WHAT TO DO: An exact copy of every record is needed, with all pictures omitted.

Stored data
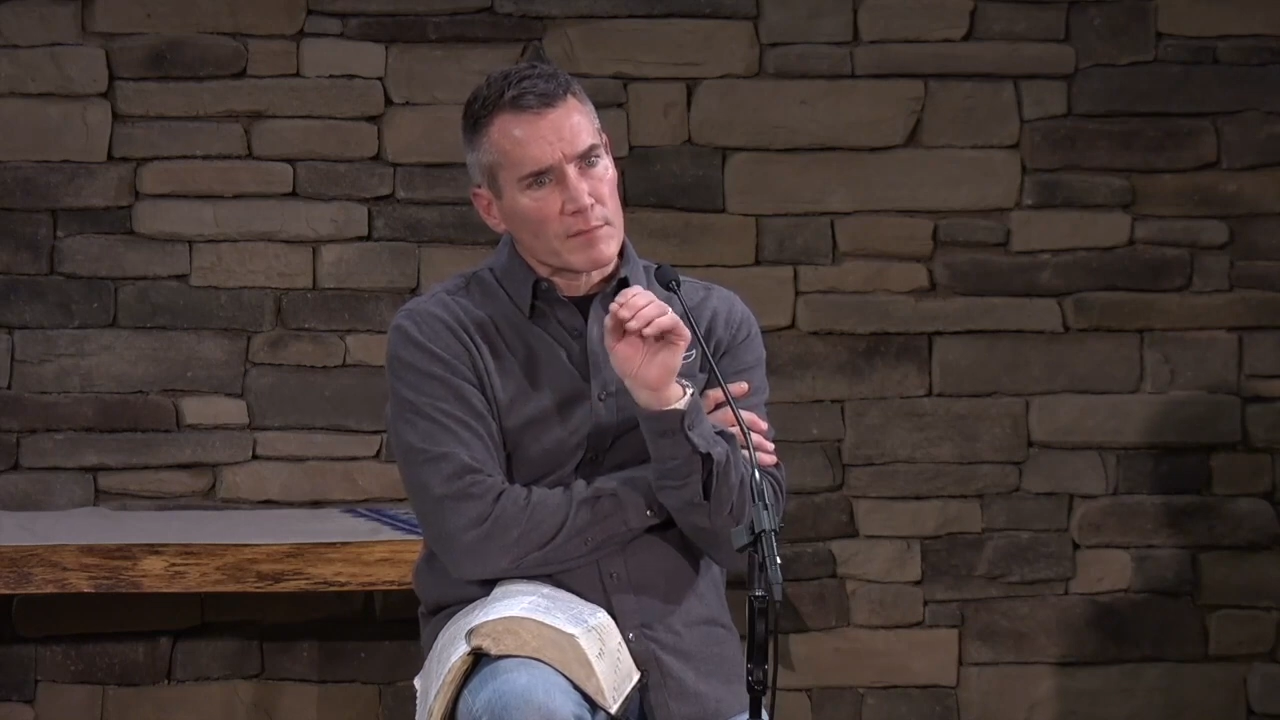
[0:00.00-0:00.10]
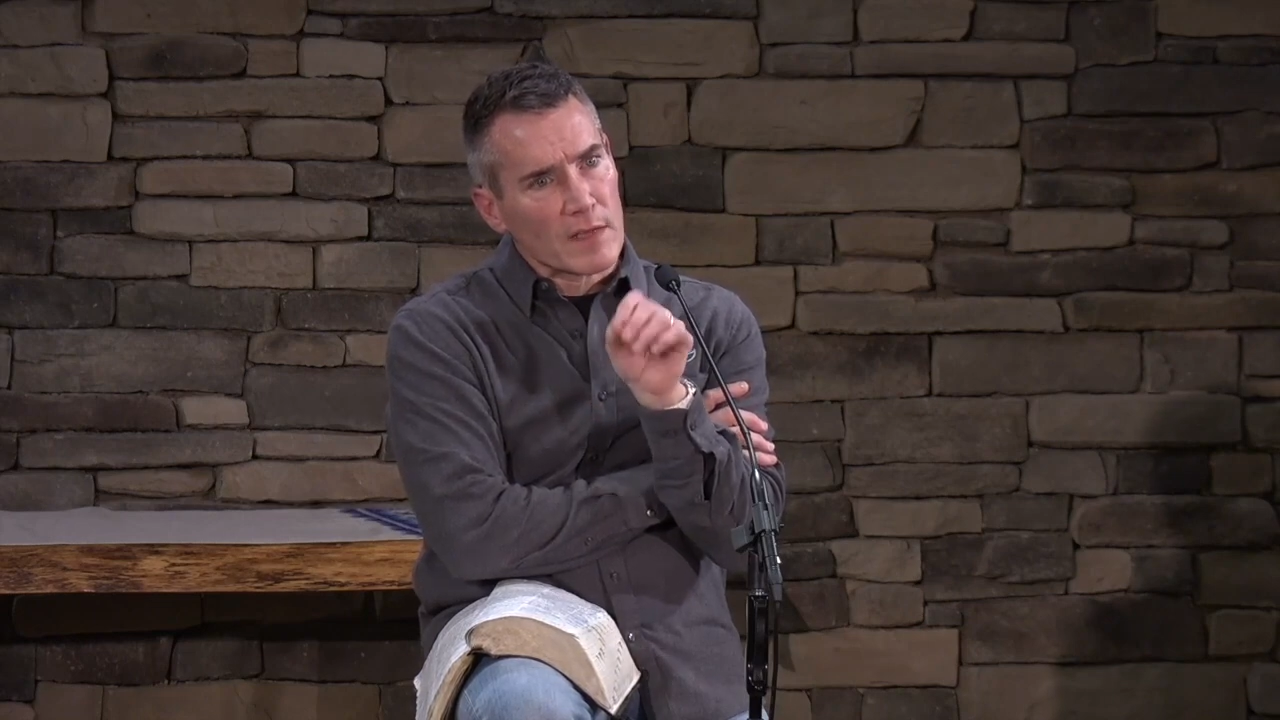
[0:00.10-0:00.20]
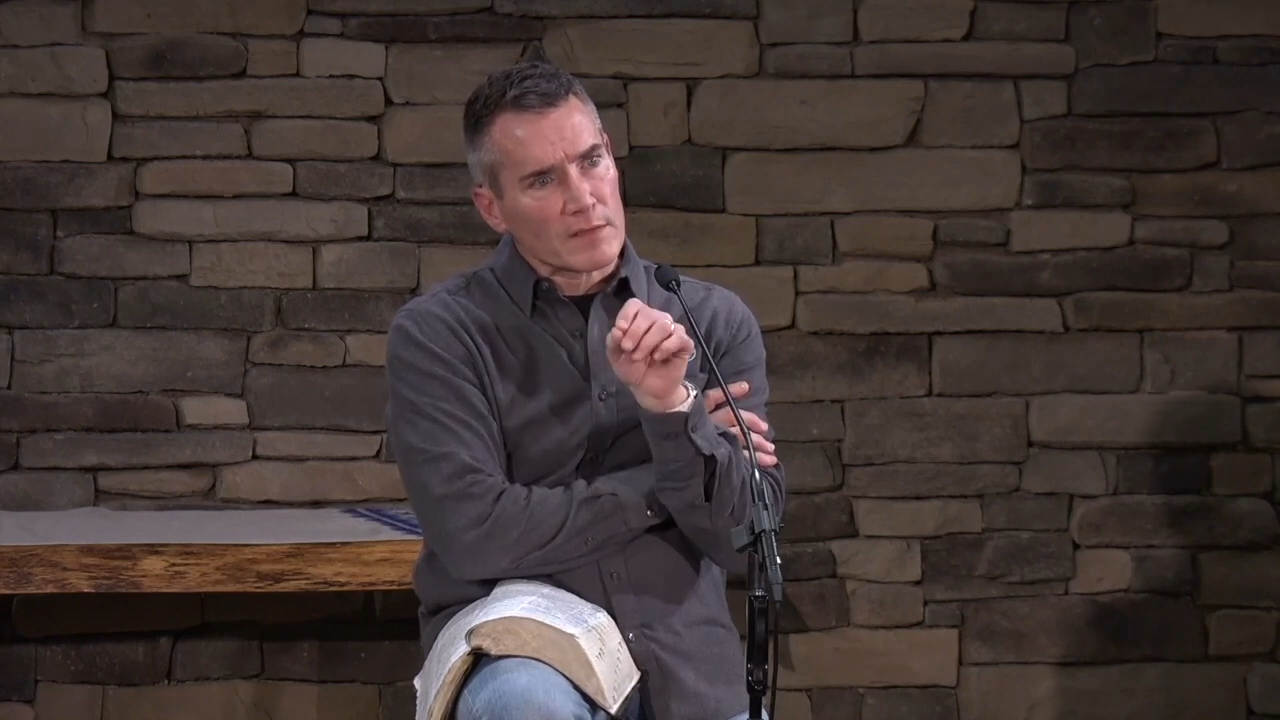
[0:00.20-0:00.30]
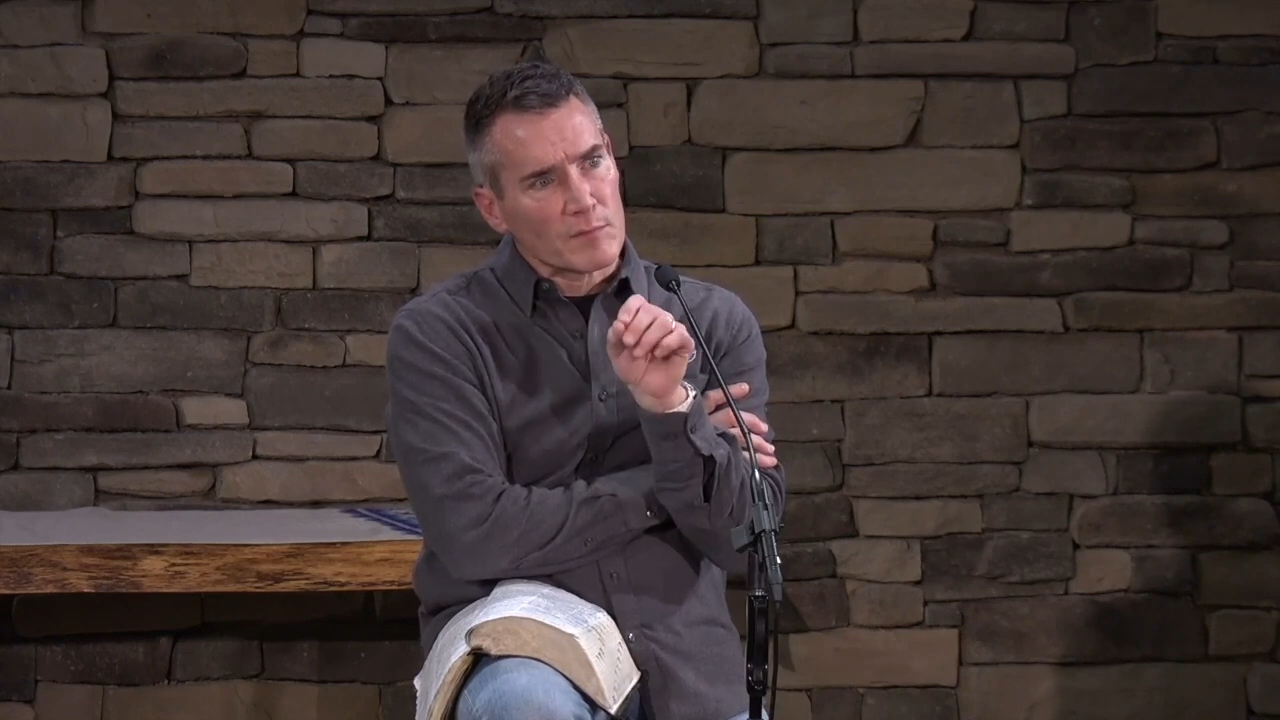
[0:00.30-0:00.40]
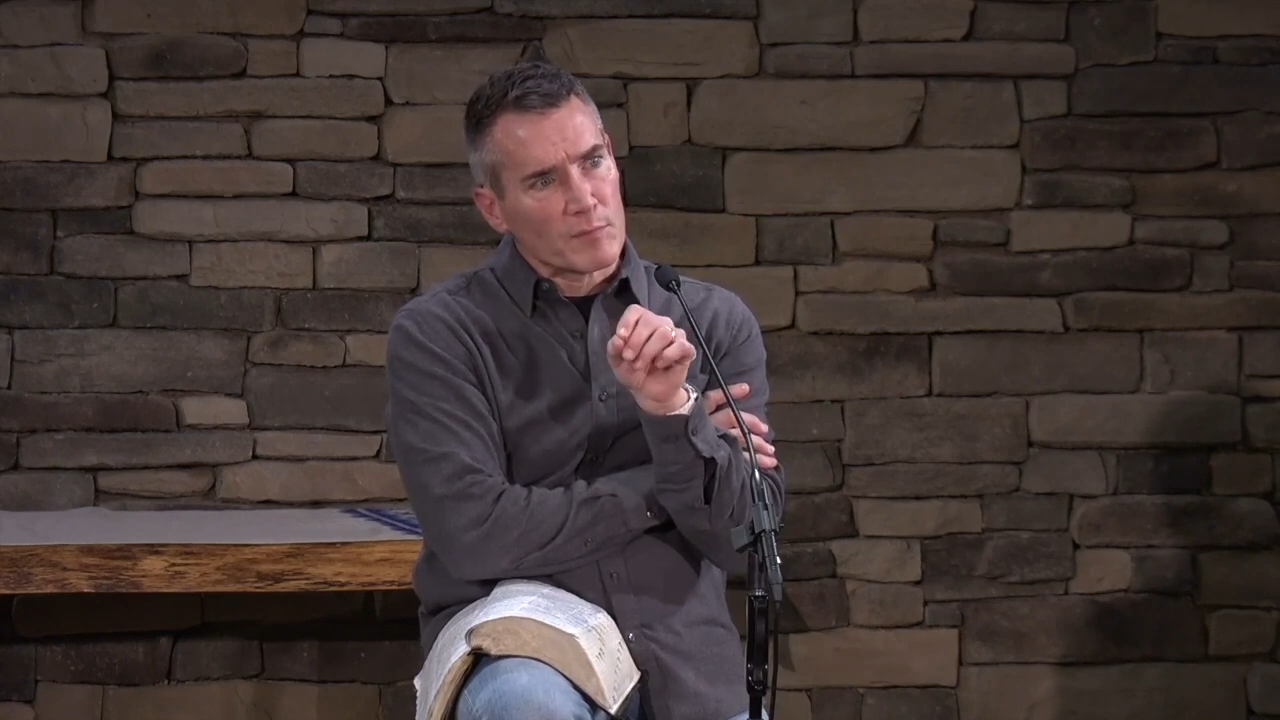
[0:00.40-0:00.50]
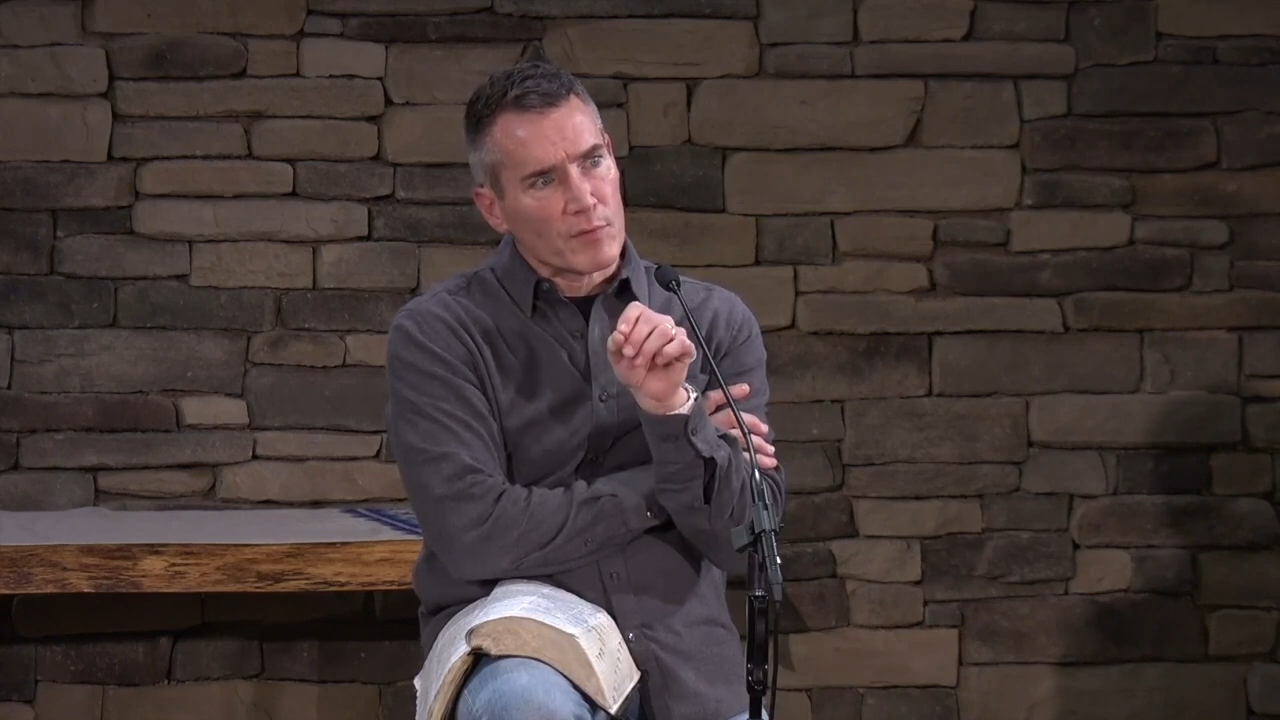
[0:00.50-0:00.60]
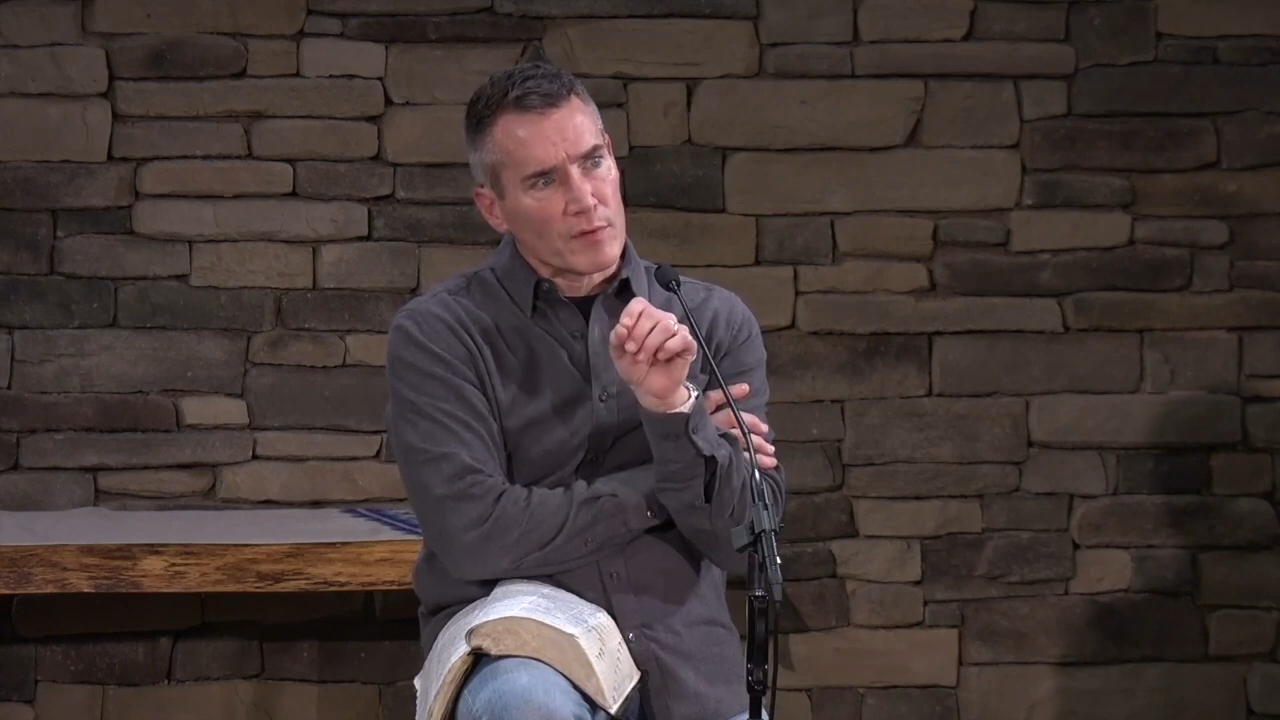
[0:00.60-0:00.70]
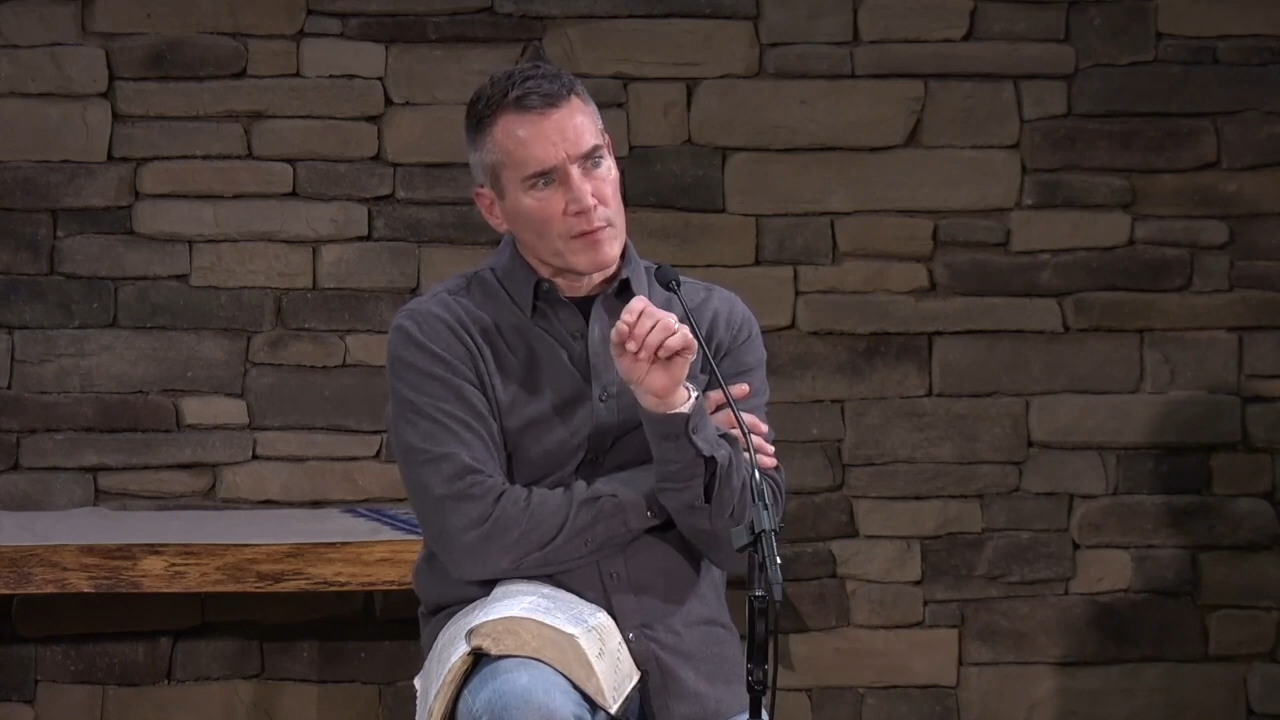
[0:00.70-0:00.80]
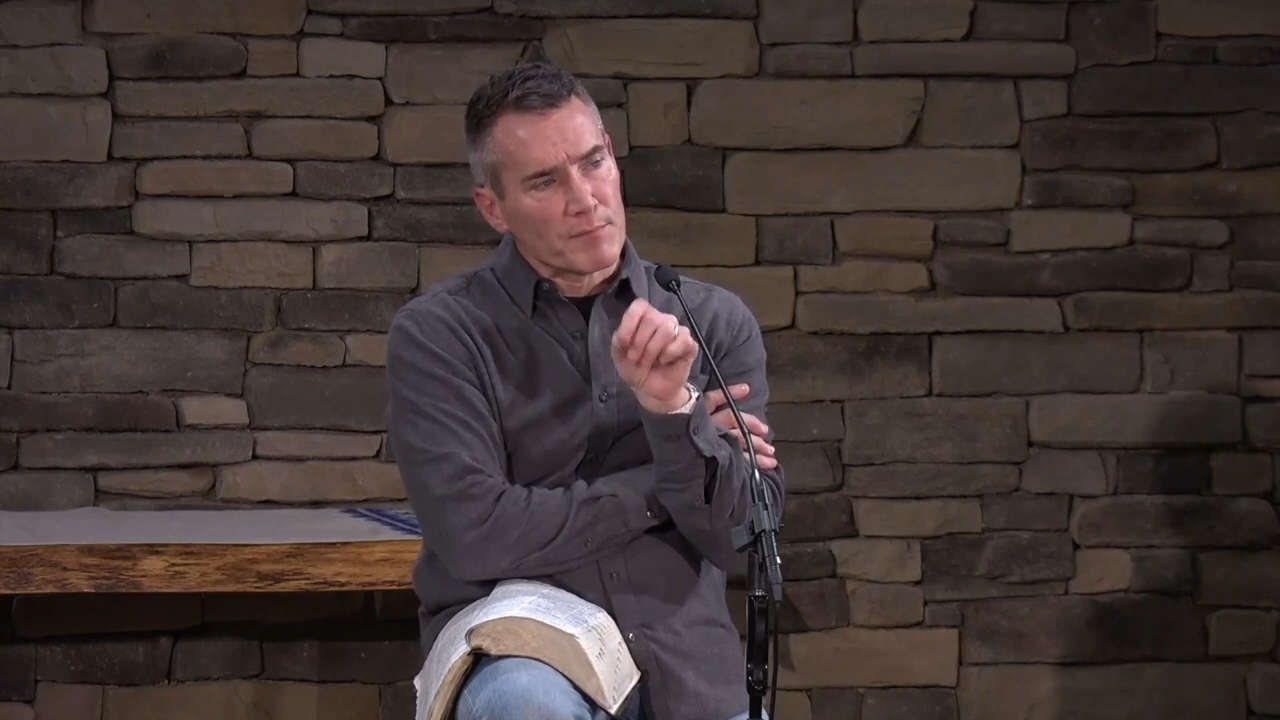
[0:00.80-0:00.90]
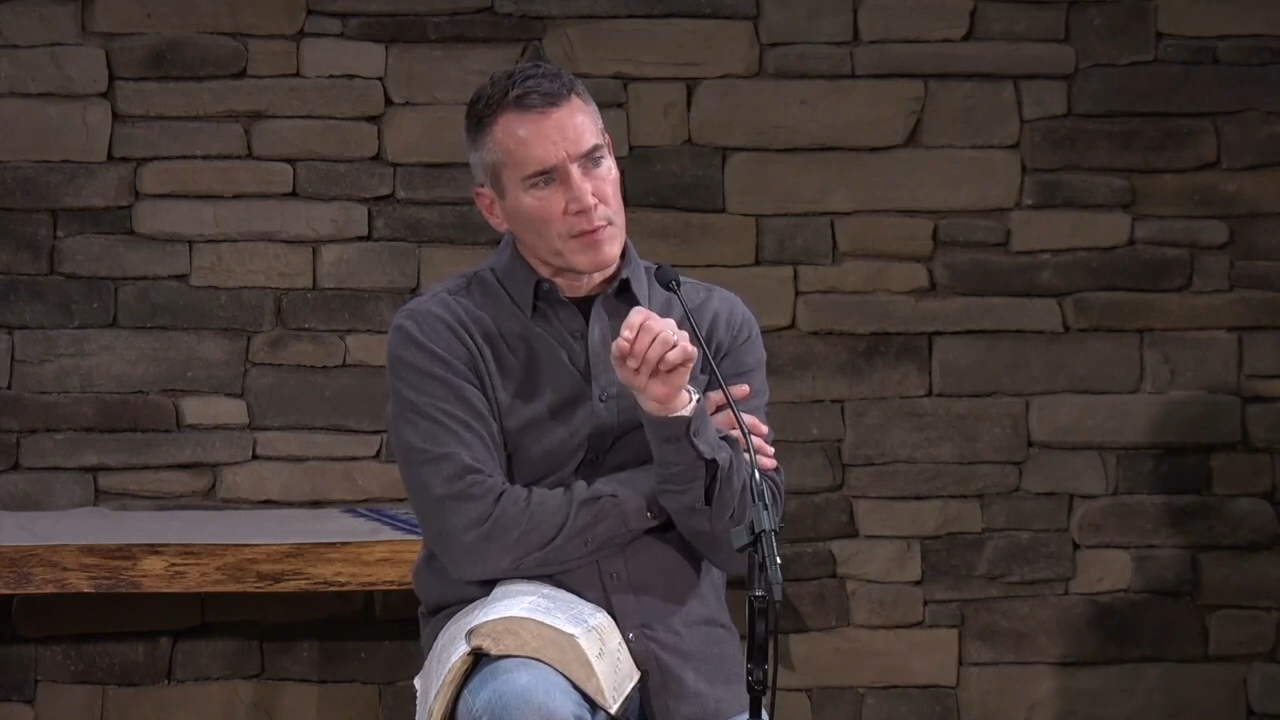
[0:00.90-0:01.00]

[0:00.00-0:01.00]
decimal point,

EXERCISE RESULT:
[0:00.00-0:00.10]
[0:00.10-0:00.20]
[0:00.20-0:00.30]
[0:00.30-0:00.40]
[0:00.40-0:00.50]
[0:00.50-0:00.60]
[0:00.60-0:00.70]
[0:00.70-0:00.80]
[0:00.80-0:00.90]
[0:00.90-0:01.00]

[0:00.00-0:01.00]
decimal point,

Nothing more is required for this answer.